“Dejo la presidencia del Frente nacional para situarme por encima de cuestiones partidistas”. Así ha anunciado Marine Le Pen su cese a la cabeza del partido que la ha llevado a ganar la primera vuelta de las elecciones francesas junto a Emmanuel Macron. Sin embargo, esta acción es puramente propagandística, ya que seguirá controlando todos los órganos de poder del grupo político.

Según ha afirmado, “Francia se encuentra en un momento decisivo”, para después matizar que su candidatura tiene un intenso perfil social, y que sus asesores consideran que es el paso correcto a seguir al tener ya asegurados los votos tradicionales. El ideario básico de Le Pen siempre ha sido acabar con la inmigración, cerrar las fronteras y endurecer las leyes contra el terrorismo y la delincuencia. Al parecer, el votante francés relaciona estas propuestas con el partido y no con la candidata, por lo que su equipo de campaña ve factible que tras el cese, puedan atraer votos incluso de la izquierda.

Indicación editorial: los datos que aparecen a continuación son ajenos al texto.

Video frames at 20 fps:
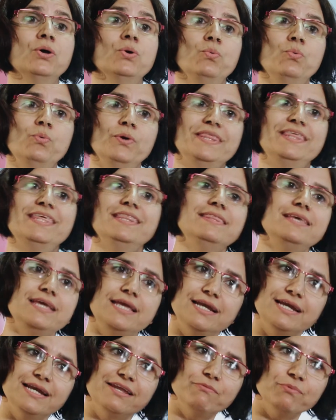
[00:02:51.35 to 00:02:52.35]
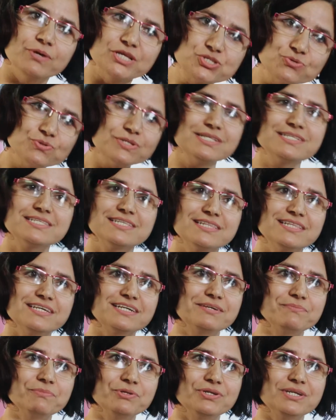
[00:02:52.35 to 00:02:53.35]
within the individuals in the
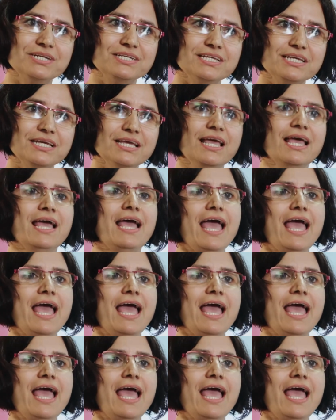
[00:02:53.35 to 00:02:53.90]
community,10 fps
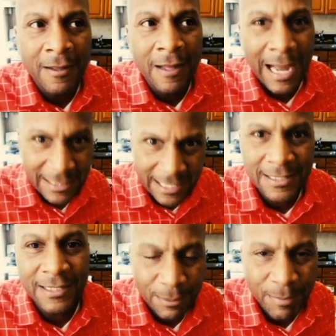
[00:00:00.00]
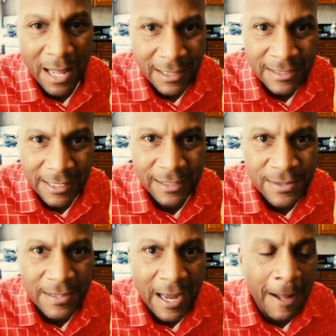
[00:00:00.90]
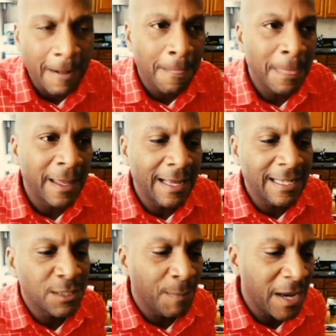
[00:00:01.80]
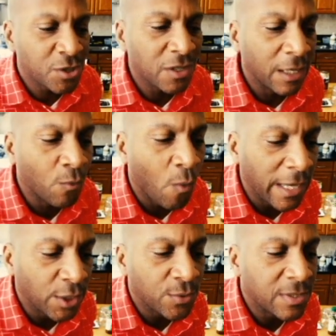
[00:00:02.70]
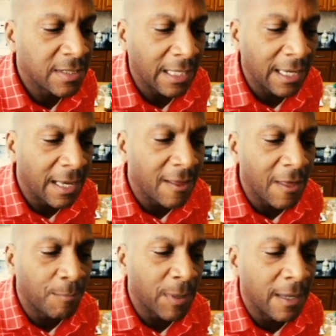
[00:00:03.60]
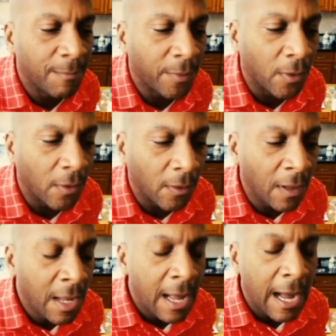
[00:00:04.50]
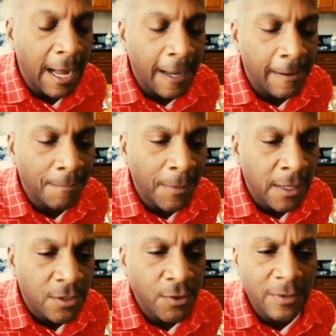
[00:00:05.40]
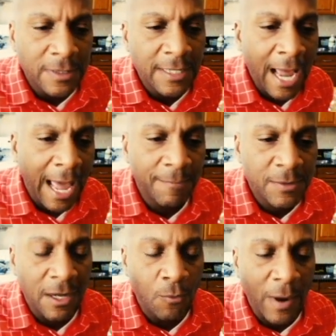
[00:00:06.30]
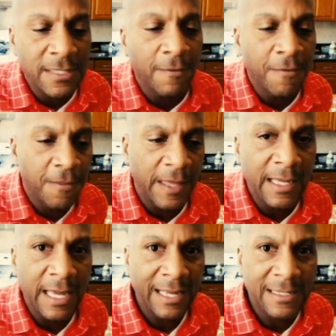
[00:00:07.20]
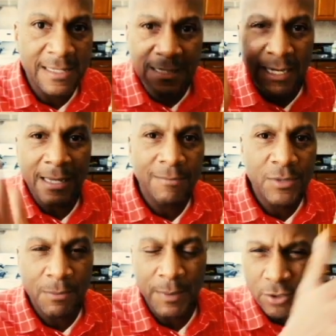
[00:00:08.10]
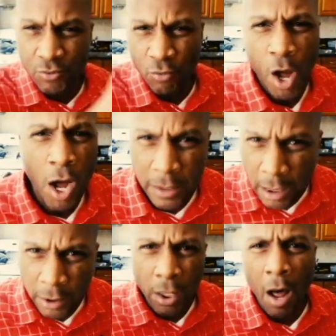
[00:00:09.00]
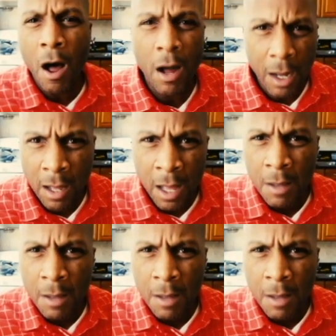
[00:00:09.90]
identity politics, um, especially when you see that people, um, certain types, ways of thinking seem to be drawn along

«Creo que es indispensable apartarme de la presidencia del FN. Esta noche, no soy la presidenta del FN, soy la candidata a las presidenciales”, ha comentado a la emisora de radio France 2. Tras esto, Le Pen reiteró su mensaje de unión de los franceses en torno a un «programa de esperanza, de bienestar y de seguridad» y justificó que tras esta decisión, su propuesta sería «más libre, sin estar bajo las consignas de partido».

Además, también aprovechó su intervención en la radio para mandar un ataque directo a su rival en la segunda vuelta: «Ni en el programa ni en la actitud del señor Macron se reconoce el más mínimo amor por Francia».

Parece clara la estrategia del equipo de Le Pen para ganar votantes, ya que de cara a la cita en las urnas del 8 de mayo, los sondeos sobre el voto “insumiso” (votantes que en la primera vuelta eligieron a otro candidato) muestran un 50% de apoyo a Macron, un 20% a Le Pen y un 30% de abstenciones.